Les yeux toujours clos, le visage aux cheveux bruns semble devenir attentif. Sans qu'aucun tressaillement pourtant ne la défigure on sent la simple attention céder à l'inquiétude. Quelque chose du "quelle heure peut-il être ?", signifiant "ai-je raté le début du film ?" qui l'envahit. Sa quiétude se partage, se sclérose. Les fins sourcils frissonnants semblent argumenter l'un la thèse du "combien d'heures perdues déjà l'autre celle du "pitié pour ces heures à affronter".
Jour attisé depuis plusieurs heures déjà, rayons brûlants frappant de plein fouet la façade. Bombe n'en finissant pas d'exploser sans bruit. Telle la pensionnaire résolue d'un abri antiatomique, elle ouvre les yeux d'un seul effort. Les pupilles encore dilatées ne voient tout d'abord qu'une surface blanche ombrée, crue et sans convivialité au centre de laquelle pend, nue, une ampoule électrique. S'attardant sur celle-ci, la jeune femme croit voir un instant une énorme goutte en formation risquant d'un moment à l'autre de se détacher pour venir s'écraser sur elle. Elle détourne brusquement la tête, croit que tout le mobilier lui fait face semblant comme animé et l'attendant de pied ferme. Ainsi le fauteuil semble-t-il lui-même être un personnage assis, tourné vers elle et qui l'aurait observé dans son sommeil sans rien dire.
Des fragments réfléchis du soleil brisent la planéité parfaite des murs de plâtre blanc et du plafond. L'ombre portée des montants des carreaux lance d'inquiétants barreaux au-dessus du lit. La pièce elle-même dans ce matin d'été résonne d'un silence macabre et coloré en même temps : les petits bruits qui, s'amplifiant, tentent vaillamment de s'approprier l'habitacle et de le peupler. La femme aux yeux qui avaient peu cligné jusque-là n'avait plus le choix. Les pans de murs, les arrêtes de leurs rencontres, les montants des volets, des fenêtres l'interpellent comme autant d'injonctions à choisir maintenant, définitivement, entre l'horizontalité et la verticalité.

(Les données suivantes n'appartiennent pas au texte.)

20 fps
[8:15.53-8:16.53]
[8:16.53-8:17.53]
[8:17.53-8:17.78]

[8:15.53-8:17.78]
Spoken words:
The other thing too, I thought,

Elle pense qu'elle pourrait rester couchée. Cela n'a pas vraiment d'importance pour l'histoire. D'ailleurs ses semblables n'ont-ils pas Ion-temps hésité à adopter la station verticale ? Station orbitale peut-être puisque s'éloignant d'une terre à la fois maternelle et fossoyeuse.
Et comme elle s'interroge en menant de nouveau son regard sur les éléments de l'espace cubique, elle ramène l'un de ses bras à la surface de l'air libre. L'extrémité de son corps, jaillissant d'un tee-shirt blanc prend presque aussitôt l'apparence d'une chair animale aux pilosités dressées. Alors que le froid l'a gagnée, il lui semble tendre le bras hors d'un igloo. Besoin de chaleur. Elle se décide à vérifier la véracité des jets de lumière sur le ciel de plâtre. Elle rabat en diagonale l'étoffe qui la recouvre et tire des jambes fourmillantes jusqu'au sol.

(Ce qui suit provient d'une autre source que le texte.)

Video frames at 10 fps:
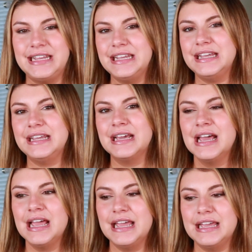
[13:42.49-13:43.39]
He
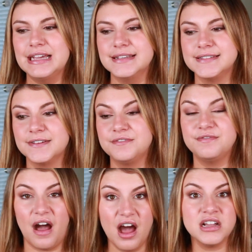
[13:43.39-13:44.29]
is
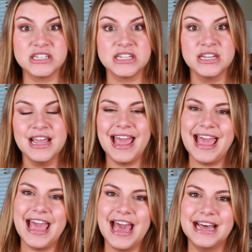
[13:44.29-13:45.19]
fucked
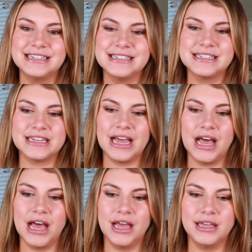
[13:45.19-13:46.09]
and
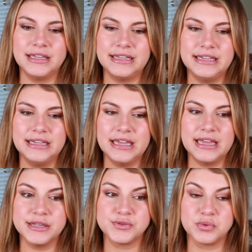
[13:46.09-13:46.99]
he
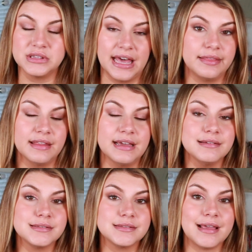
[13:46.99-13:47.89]
is
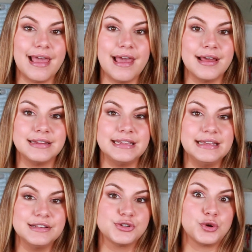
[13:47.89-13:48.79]
relentless and
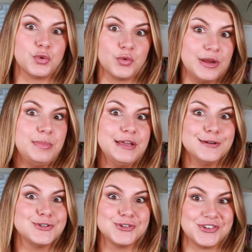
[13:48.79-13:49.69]
he is creepy
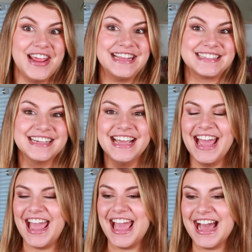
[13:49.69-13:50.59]
as shit.
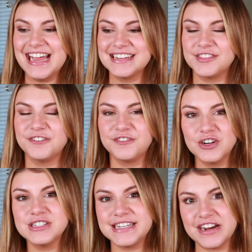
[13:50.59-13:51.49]
And the
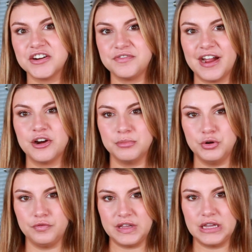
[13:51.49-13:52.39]
first Terrifier
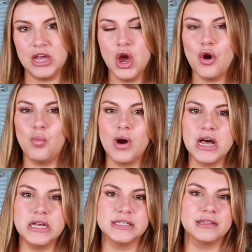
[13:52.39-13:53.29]
movie
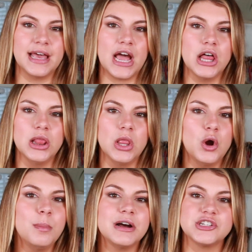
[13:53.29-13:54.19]
was like a
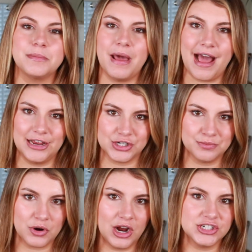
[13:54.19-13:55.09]
low budget passion
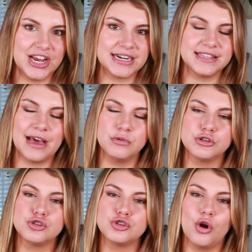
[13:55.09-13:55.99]
project that
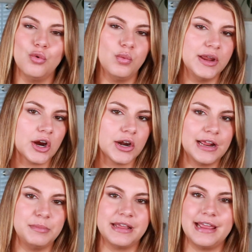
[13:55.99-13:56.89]
was so weird
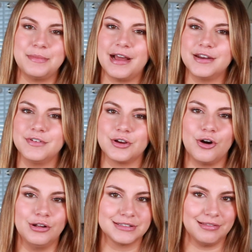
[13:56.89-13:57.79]
and became kind of a
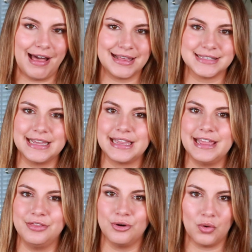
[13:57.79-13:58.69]
cult classic
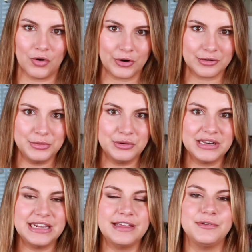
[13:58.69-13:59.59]
in the horror
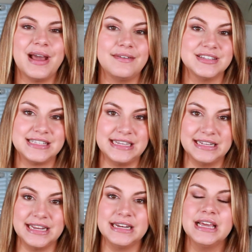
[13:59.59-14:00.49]
community. If you haven't seen
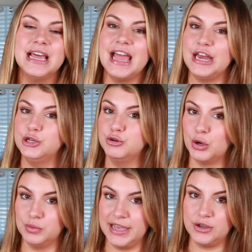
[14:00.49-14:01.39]
it and you
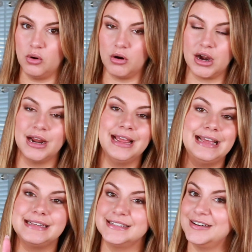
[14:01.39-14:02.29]
don't like gore,
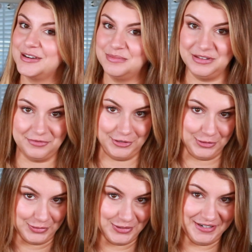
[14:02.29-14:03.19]
it's not gonna be for you.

Bien que grelottant, elle s'attache à sentir au plus fort ce contact avec la presque-terre-ferme et passe mentalement en revue toutes les parties de ses pieds qui viennent d'entrer en relation avec le "se tenir debout" : la plante des pieds, légèrement écrasée, les doigts, comme reposant sur des coussins, et les talons dont l'os avait émis un petit choc sourd. Puis, les deux pieds nus, elle se lance vers la haute et large découpe sur l'extérieur. Le pied droit arrive en premier, rapidement rejoint par le gauche. En signe de non-rancune ce dernier se frotte soyeusement sur le mollet tribord puis s'ancre à son tour dans le sol. Dans un effort mesuré les deux battants de verre et de bois pivotent vers l'extérieur de l'extérieur. tel un méticuleux déshabillage, les deux mains ôtent successivement les différents vêtements de nuit qui la séparent du jour. Comme un dernier linge qu'on dégrafe, les volets pivotèrent lentement dans le vide, vers l'intérieur de l'extérieur quant à eux. La chaleur des rayons ultra-jaunants frappe instantanément l'ensemble de son corps et encore une fois, elle ne peut s'empêcher de croire qu'en ces instants de démarrage quotidien. quelque chose la rapproche de l'acte amoureux. Elle ne sait qui du jour ou d'elle vient de pénétrer l'autre, et si l'air léger et froid qui la caresse est une amitié marquée ou une incitation plus libertine.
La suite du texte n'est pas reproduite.